Exact retyping of the data: please keep every word and drop each picture.

> Task material:
-------
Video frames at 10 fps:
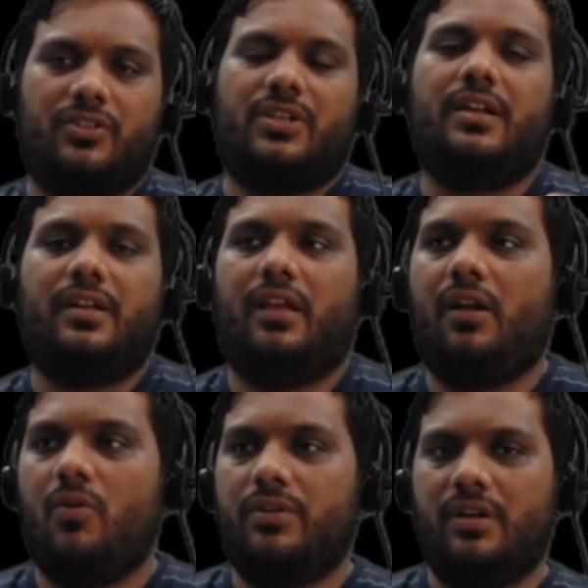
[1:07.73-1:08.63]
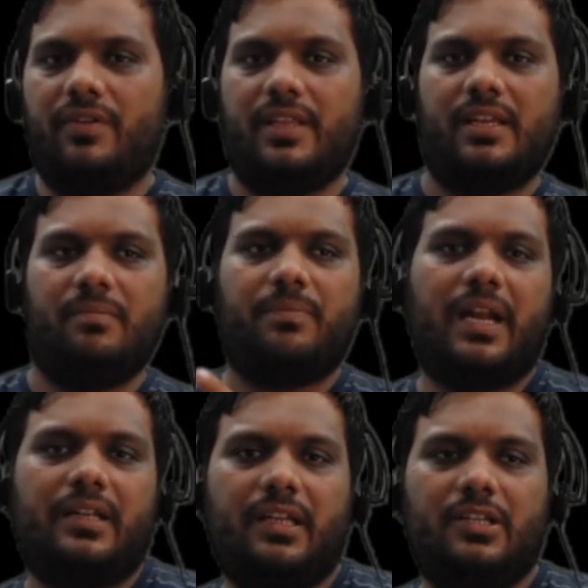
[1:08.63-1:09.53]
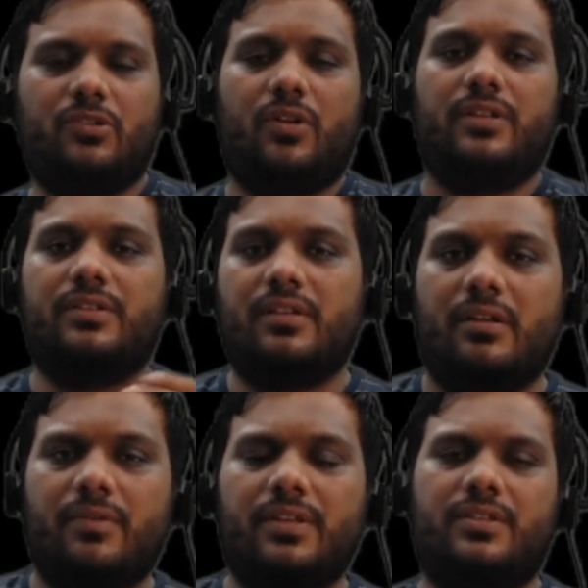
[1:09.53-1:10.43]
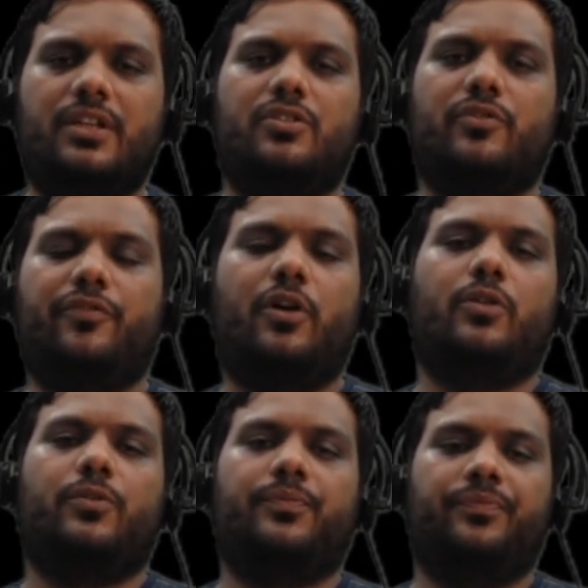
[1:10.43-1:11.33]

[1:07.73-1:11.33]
chartered accountant, whether in practice or in service, need to follow.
-------
> Exercise solution:
Video frames at 10 fps:
[1:07.73-1:08.63]
[1:08.63-1:09.53]
[1:09.53-1:10.43]
[1:10.43-1:11.33]

[1:07.73-1:11.33]
chartered accountant, whether in practice or in service, need to follow.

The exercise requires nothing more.